Initially being a cataract surgery practice, the average patient age decreased once LASIK became more prevalent, as correcting refractive error played a larger role in this patient population. As we continued to look for iris transillumination in these younger patients, we found PDS at a higher-than-expected rate and noted extreme forms that resulted in LPI with the resultant confirmatory aqueous flow characteristics of PDS. Refractive surgeons have the opportunity to avoid devasting effects of glaucoma, specifically PG, by discovering PDS early and treating it differently than we have in the past.

An analysis of the anterior chamber before LPI demonstrates a retroflexed iris (Figure 3). Two weeks after, a YAG LPI was performed, and the patient returned for additional OCT testing (Figure 4). This showed elimination of the retroflexed iris and a return to a normal position.

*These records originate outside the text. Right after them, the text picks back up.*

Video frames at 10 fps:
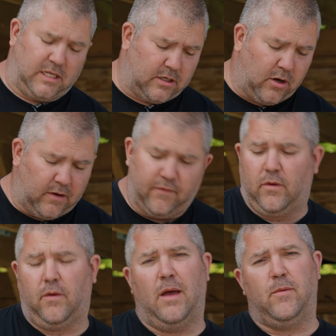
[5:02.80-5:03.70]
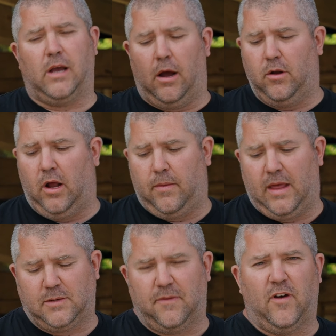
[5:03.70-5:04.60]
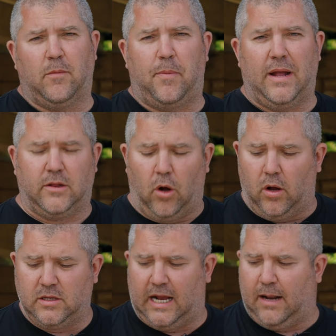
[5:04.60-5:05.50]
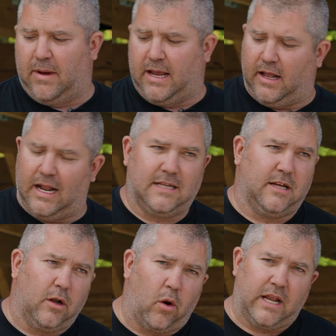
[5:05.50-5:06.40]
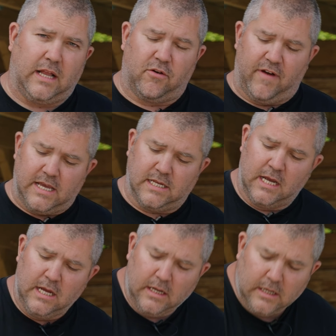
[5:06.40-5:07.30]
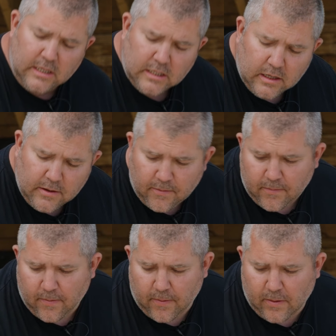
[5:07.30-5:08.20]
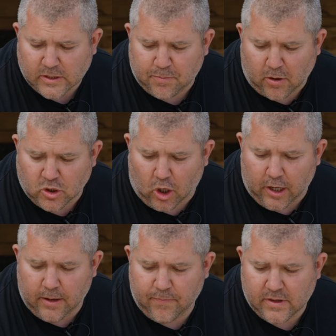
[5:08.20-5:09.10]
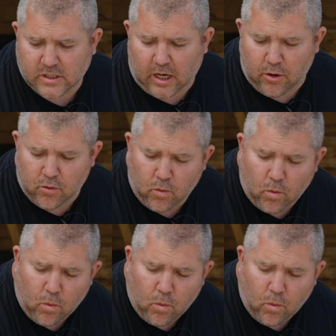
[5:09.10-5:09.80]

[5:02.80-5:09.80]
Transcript: to kind of, oh, there we go. Look, there's my thermopen dot telling me that that's at 90 degrees. Spot on. So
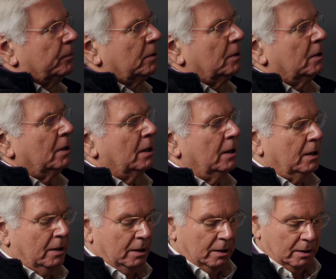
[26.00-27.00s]

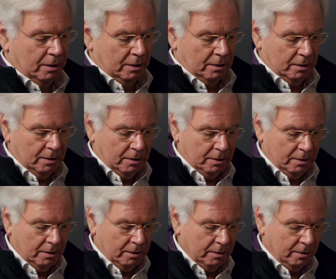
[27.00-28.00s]

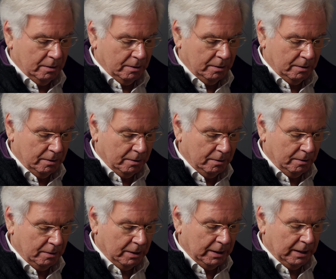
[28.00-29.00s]
Nobody speaks.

Figure 3. OCT angle before LPI.
Figure 4. OCT angle after LPI.

It seems that it is important to do an LPI before doing LASIK as the lens position affects the refractive power of the eye. Because the lens moves forward after LPI, the eye becomes myopic. In this case, we learned that lesson. Utilizing a WaveScan before and after LPI, our patient had a 76% change in the right eye’s spherical measurement (–0.71 D to –1.24 D). The left eye’s spherical measurement experienced an 18% change (–0.93 D to –1.1 D). It is important to note that the patient discussed increased blurriness and visual change after the LPI. This patient needed an enhancement correction following LPI.

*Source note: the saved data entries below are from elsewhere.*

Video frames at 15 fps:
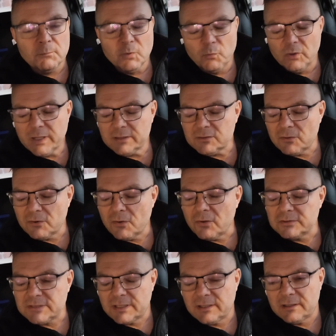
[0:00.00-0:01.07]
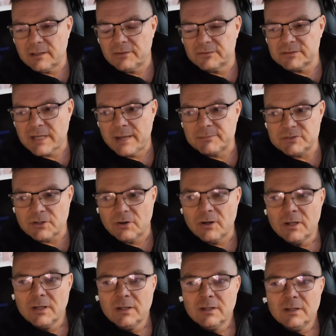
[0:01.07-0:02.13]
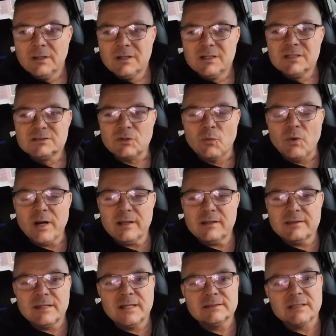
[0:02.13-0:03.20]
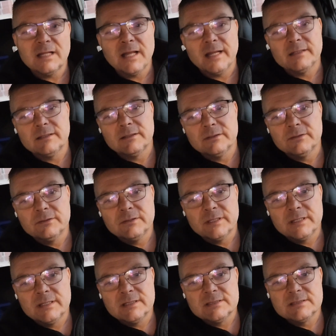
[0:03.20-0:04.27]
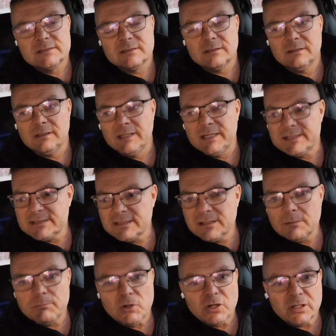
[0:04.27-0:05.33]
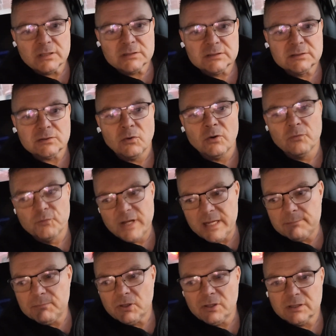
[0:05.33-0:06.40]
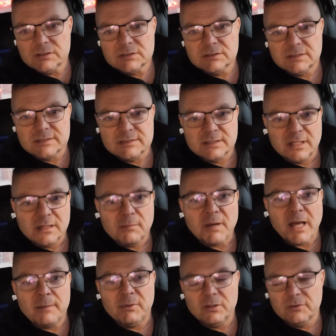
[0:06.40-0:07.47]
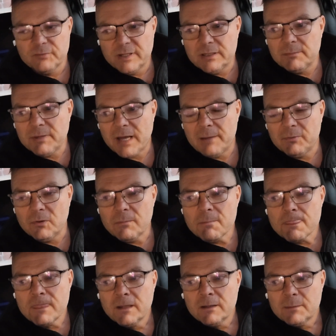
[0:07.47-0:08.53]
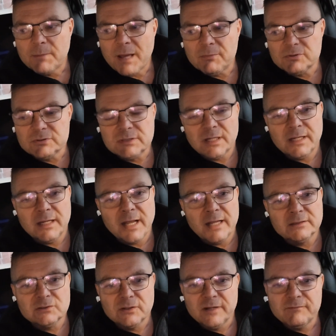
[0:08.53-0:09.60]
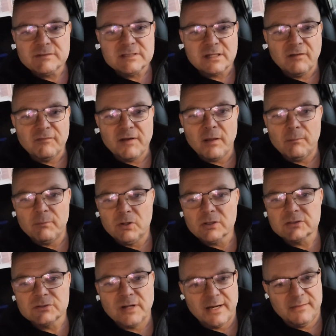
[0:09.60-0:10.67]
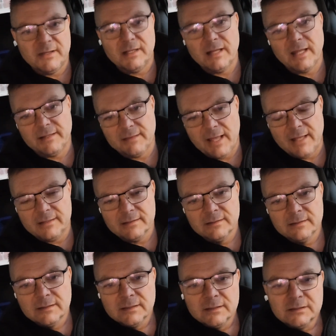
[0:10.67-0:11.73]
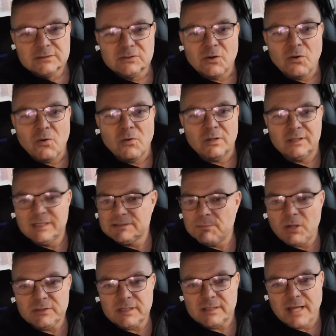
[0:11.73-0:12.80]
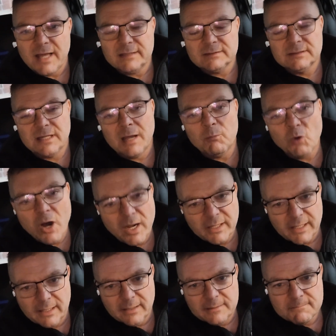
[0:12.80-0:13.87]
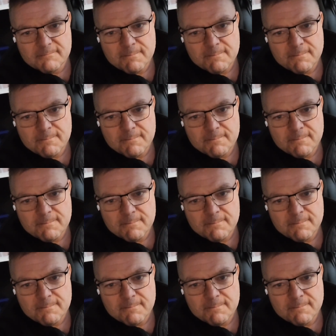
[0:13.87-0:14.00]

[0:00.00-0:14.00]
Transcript: But we'll get to those at another time. So one of the things I like to do is listen to books or read books, listen to the Bible or read the Bible, Bible study aids, or even self-help books or anything like that. So let's multitask. I'm walking.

With this in mind, we are interested in the experience of our colleagues as we alert them to this problem, which needs further study and evaluation. By alerting our fellow refractive surgeons to look for iris transillumination, we might better understand this disease and its progression as a side benefit to improving the vision of our patients.

This article is to help our refractive colleagues and general ophthalmologists to evaluate young patients more carefully for iris transillumination and PDS, which is felt to occur at a higher and earlier rate with myopic patients. Hopefully, we can go on to produce statistical evidence for our hypothesis with the aid of our colleagues.